Reputation: 55
I'm using scikit-learn where I've saved a logistic regression model with unigrams as features from training set 1. Is it possible to load this model and then expand it with new data instances from a second training set (training set 2)? If yes, how can this be done? The reason for doing this is because I'm using two different approaches for each of the training sets (the first approach involves feature corruption/regularization, and the second approach involves self-training).

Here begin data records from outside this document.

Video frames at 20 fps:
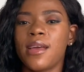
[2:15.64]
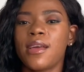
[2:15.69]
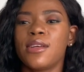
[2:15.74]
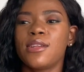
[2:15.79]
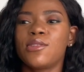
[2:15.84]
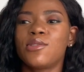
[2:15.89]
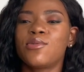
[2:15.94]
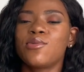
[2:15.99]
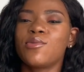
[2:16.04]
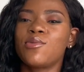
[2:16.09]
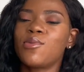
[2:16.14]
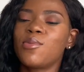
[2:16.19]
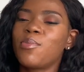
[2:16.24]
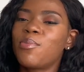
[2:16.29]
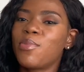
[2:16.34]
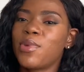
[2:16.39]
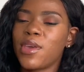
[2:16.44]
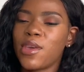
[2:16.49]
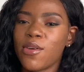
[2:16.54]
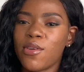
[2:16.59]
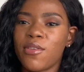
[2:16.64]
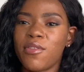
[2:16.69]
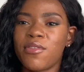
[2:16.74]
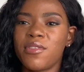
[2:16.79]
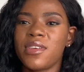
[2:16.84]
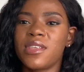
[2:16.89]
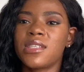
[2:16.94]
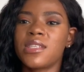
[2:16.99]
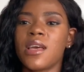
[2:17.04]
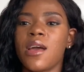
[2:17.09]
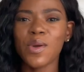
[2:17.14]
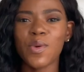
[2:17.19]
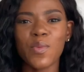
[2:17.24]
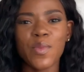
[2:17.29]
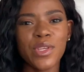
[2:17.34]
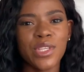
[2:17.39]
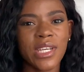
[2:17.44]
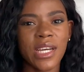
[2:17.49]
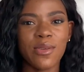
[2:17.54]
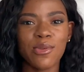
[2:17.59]
to pay your fees, which
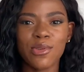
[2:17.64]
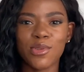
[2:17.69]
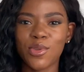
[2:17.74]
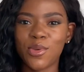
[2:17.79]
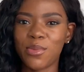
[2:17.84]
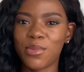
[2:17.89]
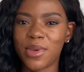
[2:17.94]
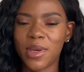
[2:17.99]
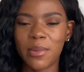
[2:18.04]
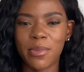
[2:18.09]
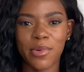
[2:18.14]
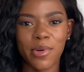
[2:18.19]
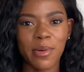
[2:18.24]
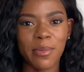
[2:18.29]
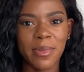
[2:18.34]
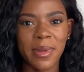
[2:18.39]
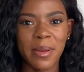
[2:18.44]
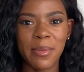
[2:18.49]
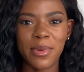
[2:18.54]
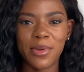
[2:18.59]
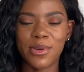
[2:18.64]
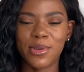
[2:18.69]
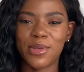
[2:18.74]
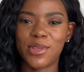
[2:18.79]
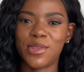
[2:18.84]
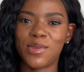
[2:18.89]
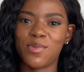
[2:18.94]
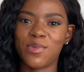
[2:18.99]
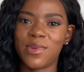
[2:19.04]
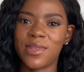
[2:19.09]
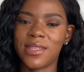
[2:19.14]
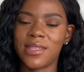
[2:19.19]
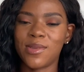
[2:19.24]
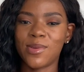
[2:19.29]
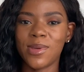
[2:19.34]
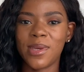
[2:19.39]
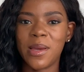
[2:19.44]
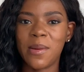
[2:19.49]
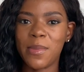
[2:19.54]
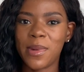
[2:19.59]
can also be a problem because with two
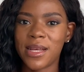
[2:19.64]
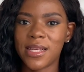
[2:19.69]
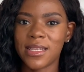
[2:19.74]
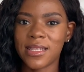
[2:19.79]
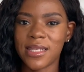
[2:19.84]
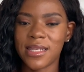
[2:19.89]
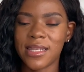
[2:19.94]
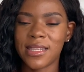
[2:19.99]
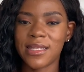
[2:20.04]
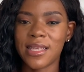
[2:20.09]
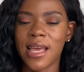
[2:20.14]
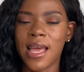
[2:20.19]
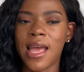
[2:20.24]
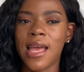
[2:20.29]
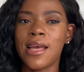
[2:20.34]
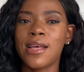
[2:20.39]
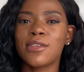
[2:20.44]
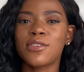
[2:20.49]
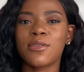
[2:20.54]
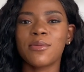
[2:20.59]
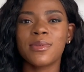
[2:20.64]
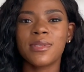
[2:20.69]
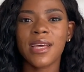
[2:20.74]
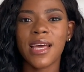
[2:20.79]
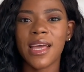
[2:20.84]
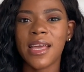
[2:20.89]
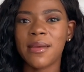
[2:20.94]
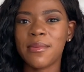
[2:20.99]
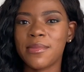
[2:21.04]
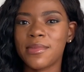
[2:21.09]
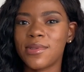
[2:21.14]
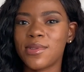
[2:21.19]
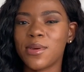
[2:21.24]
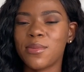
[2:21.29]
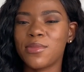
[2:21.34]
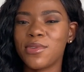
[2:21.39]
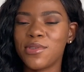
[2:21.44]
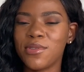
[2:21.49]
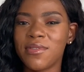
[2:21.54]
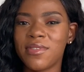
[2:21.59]
year masters, sometimes some
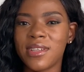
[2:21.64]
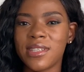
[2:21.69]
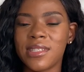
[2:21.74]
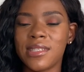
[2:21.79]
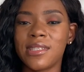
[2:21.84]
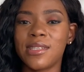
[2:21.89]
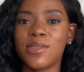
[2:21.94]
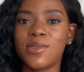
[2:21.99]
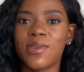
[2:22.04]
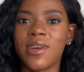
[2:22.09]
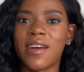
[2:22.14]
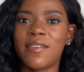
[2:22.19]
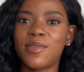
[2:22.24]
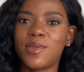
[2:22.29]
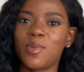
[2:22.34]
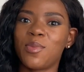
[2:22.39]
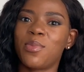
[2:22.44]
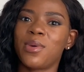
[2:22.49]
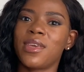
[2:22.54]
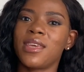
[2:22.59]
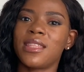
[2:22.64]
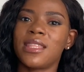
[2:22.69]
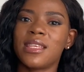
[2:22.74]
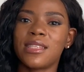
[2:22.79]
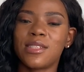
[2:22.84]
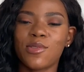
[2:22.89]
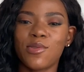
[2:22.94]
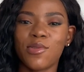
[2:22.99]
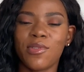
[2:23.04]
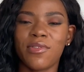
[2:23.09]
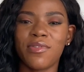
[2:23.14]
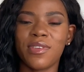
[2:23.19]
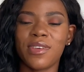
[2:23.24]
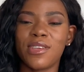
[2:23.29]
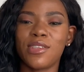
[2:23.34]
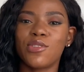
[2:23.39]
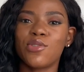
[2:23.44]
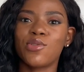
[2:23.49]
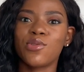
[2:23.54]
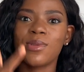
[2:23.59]
universities you have to pay the school
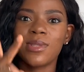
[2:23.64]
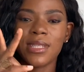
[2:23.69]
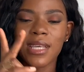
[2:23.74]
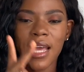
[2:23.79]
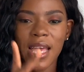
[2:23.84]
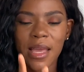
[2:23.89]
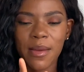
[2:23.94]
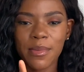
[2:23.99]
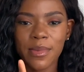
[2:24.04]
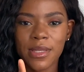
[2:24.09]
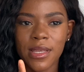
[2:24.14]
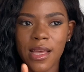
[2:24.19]
fees two times.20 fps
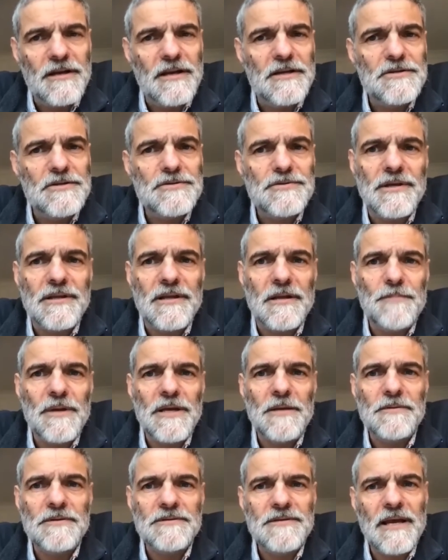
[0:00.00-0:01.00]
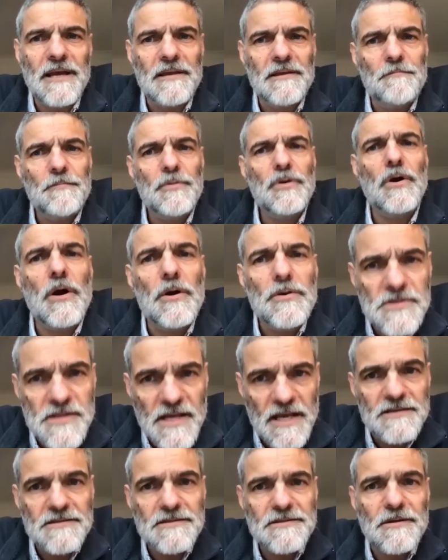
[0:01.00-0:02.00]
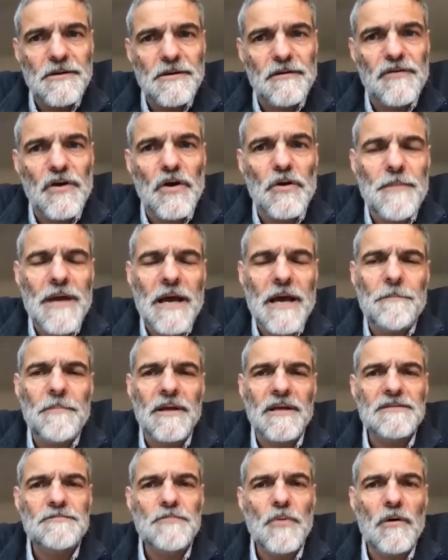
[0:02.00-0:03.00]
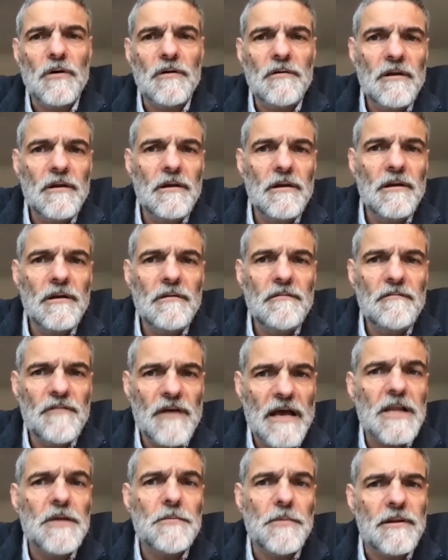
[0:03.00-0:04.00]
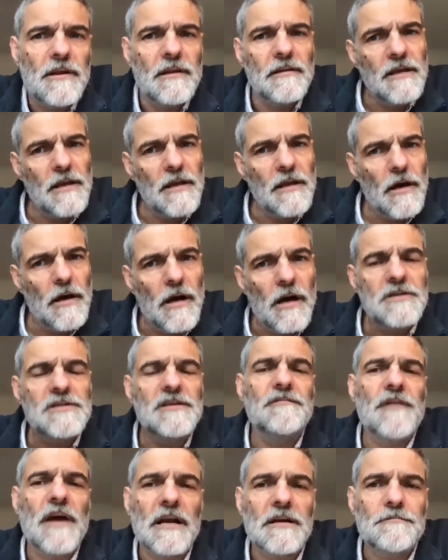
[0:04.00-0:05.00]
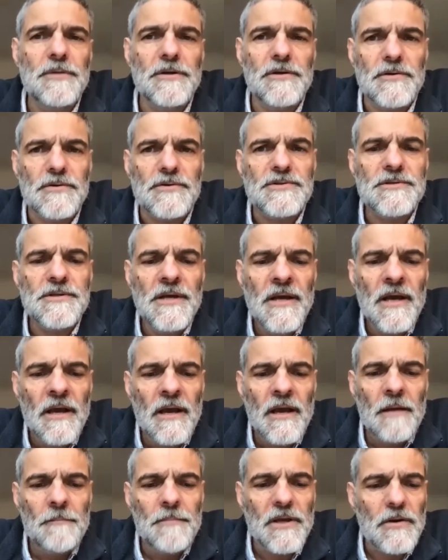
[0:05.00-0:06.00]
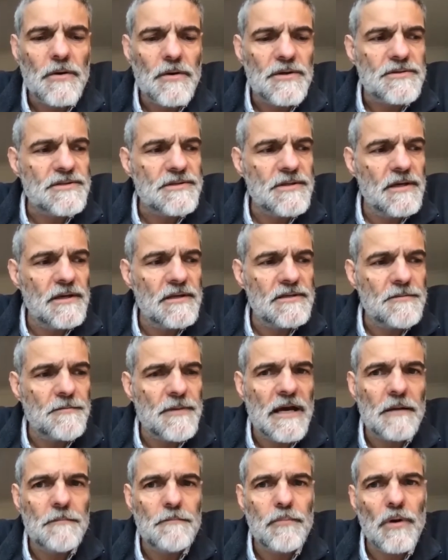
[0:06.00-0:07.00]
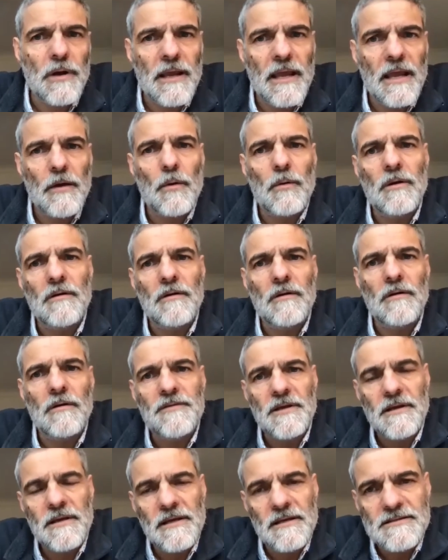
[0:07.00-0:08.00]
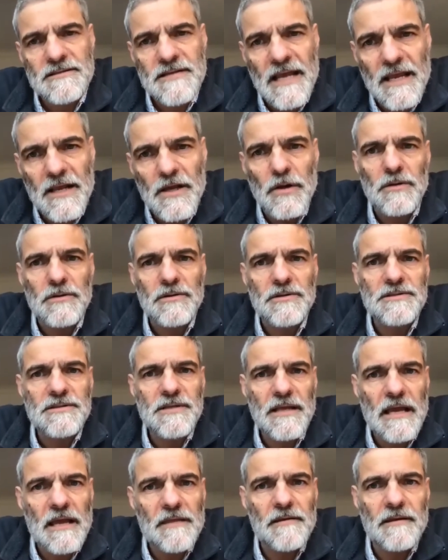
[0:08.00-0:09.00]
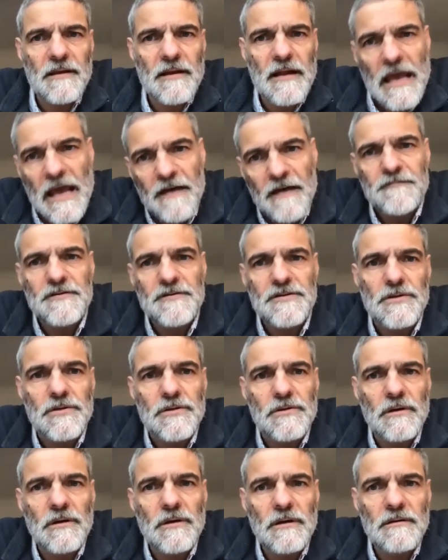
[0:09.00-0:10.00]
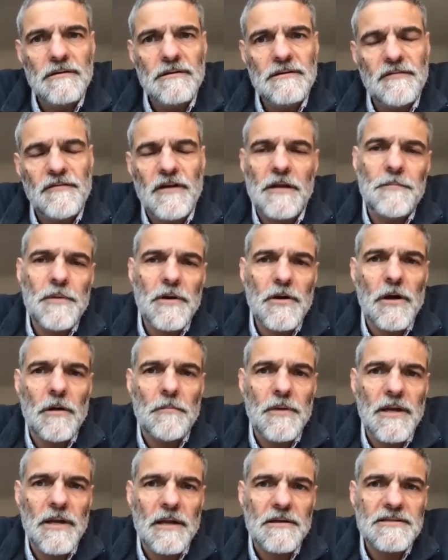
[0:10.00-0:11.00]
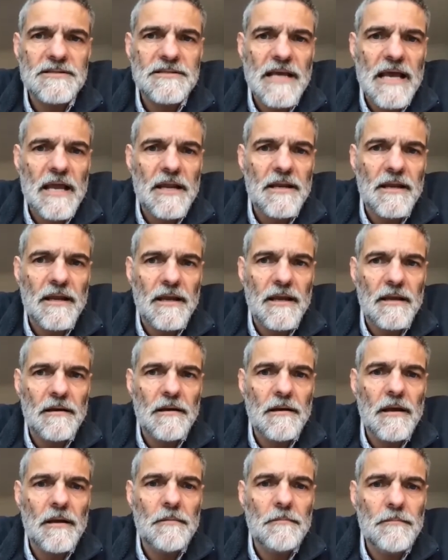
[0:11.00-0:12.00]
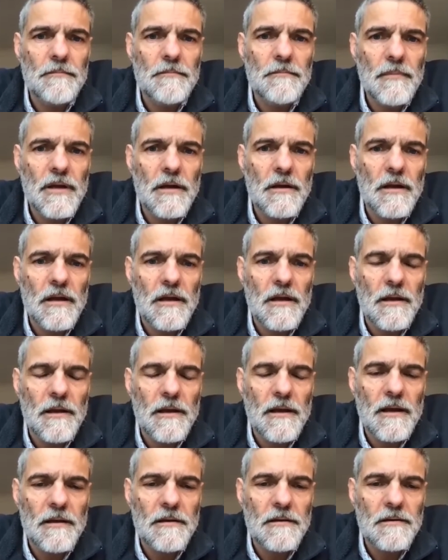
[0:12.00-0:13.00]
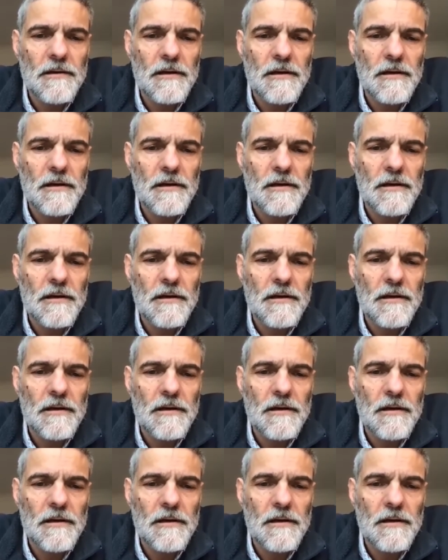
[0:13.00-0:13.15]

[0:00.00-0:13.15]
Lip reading: industry that people say the process of road mapping is more valuable than the artifact produced, because it's about bringing all of the key stakeholders together that have to develop a common understanding and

I've added some simple example code for clarity:
from sklearn.linear_model import LogisticRegression as log
from sklearn.feature_extraction.text import CountVectorizer as cv
import pickle
trainText1 # Training set 1 text instances
trainLabel1 # Training set 1 labels
trainText2 # Training set 2 text instances
trainLabel2 # Training set 2 labels
clf = log()
# Count vectorizer used by the logistic regression classifier
vec = cv()
# Fit count vectorizer with training text data from training set 1
vec.fit(trainText1)
# Transforms text into vectors for training set1
train1Text1 = vec.transform(trainText1)
# Fitting training set1 to the linear logistic regression classifier
clf.fit(trainText1,trainLabel1)
# Saving logistic regression model from training set 1
modelFileSave = open('modelFromTrainingSet1', 'wb')
pickle.dump(clf, modelFileSave)
modelFileSave.close()
# Loading logistic regression model from training set 1
modelFileLoad = open('modelFromTrainingSet1', 'rb')
clf = pickle.load(modelFileLoad)
# I'm unsure how to continue from here....
Upvotes: 2
Views: 2750
Reputation: 40169
LogisticRegression
uses internally the liblinear solver that does not support incremental fitting. Instead you could use SGDClassifier(loss='log')
that as a partial_fit
method that could be used for this although in practice. The other hyperparameters are different. Be careful to grid search their optimal value carefully. Read the SGDClassifier
documentation for the meaning of those hyperparameters.
CountVectorizer
does not support incremental fitting. You would have to reuse the vectorizer fitted on train set #1 to transform #2. That means that any token from set #2 not already seen in #1 will be completely ignored though. This might not be what you expect.
To mitigate this you can use HashingVectorizer
that is stateless at the cost of not knowing what the features mean. Read the documentation for more details.
Upvotes: 4